### What you have to do:
Leave every picture behind and copy the rest of the entries below exactly.

### The records:
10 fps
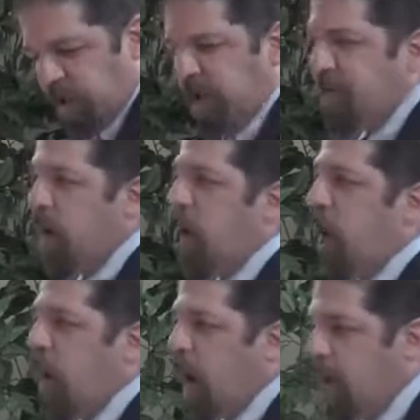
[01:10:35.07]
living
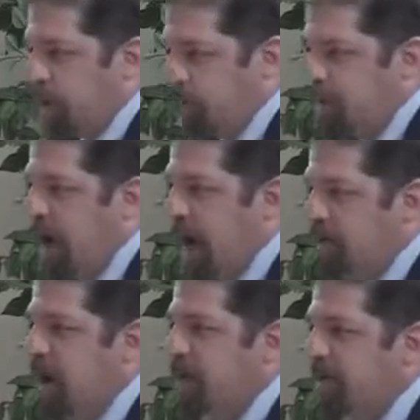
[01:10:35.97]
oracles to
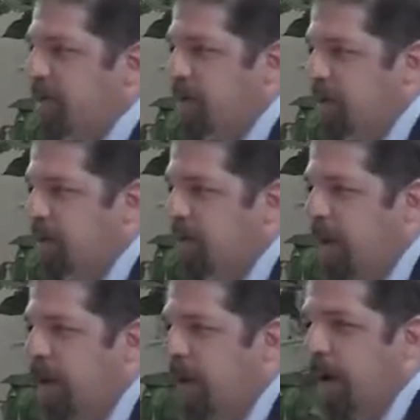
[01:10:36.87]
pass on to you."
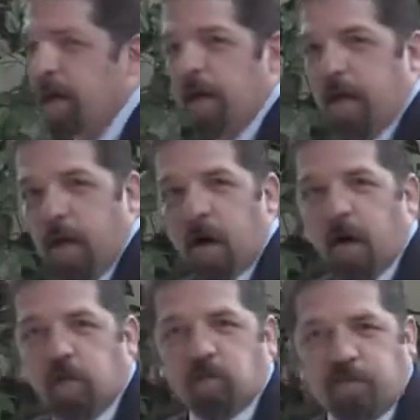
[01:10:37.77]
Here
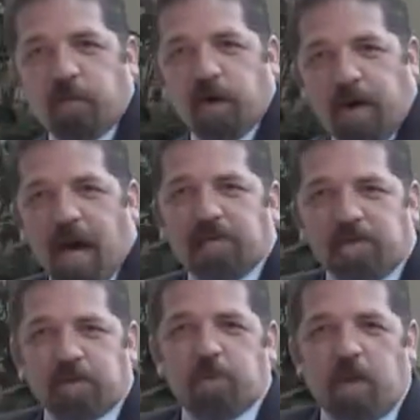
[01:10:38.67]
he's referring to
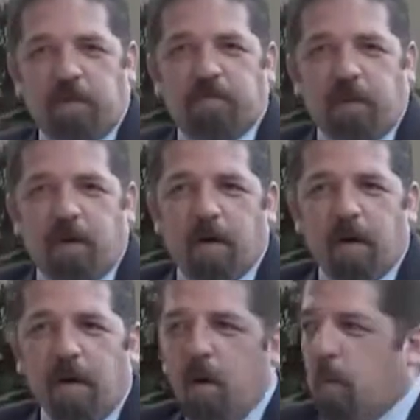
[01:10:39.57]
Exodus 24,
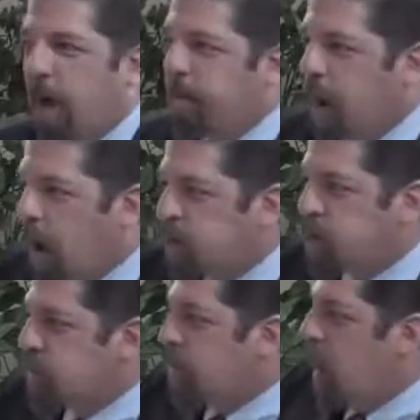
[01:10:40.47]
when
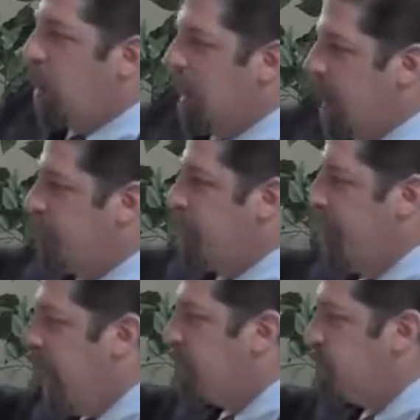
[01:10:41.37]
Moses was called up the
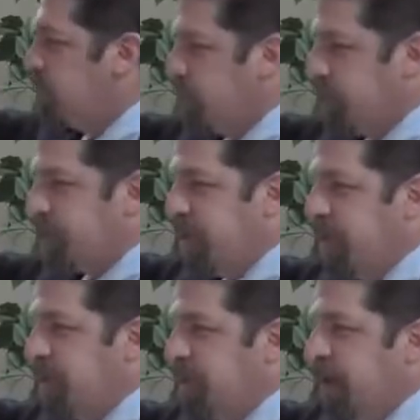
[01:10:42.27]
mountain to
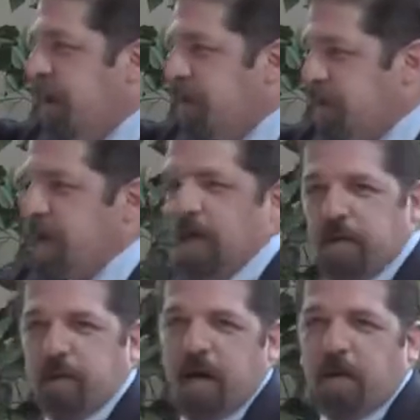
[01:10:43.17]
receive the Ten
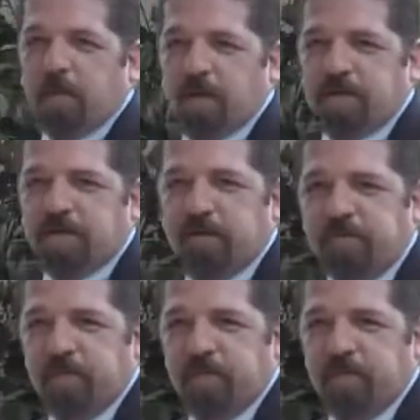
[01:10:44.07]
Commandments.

### Answer section:
10 fps
[01:10:35.07]
living
[01:10:35.97]
oracles to
[01:10:36.87]
pass on to you."
[01:10:37.77]
Here
[01:10:38.67]
he's referring to
[01:10:39.57]
Exodus 24,
[01:10:40.47]
when
[01:10:41.37]
Moses was called up the
[01:10:42.27]
mountain to
[01:10:43.17]
receive the Ten
[01:10:44.07]
Commandments.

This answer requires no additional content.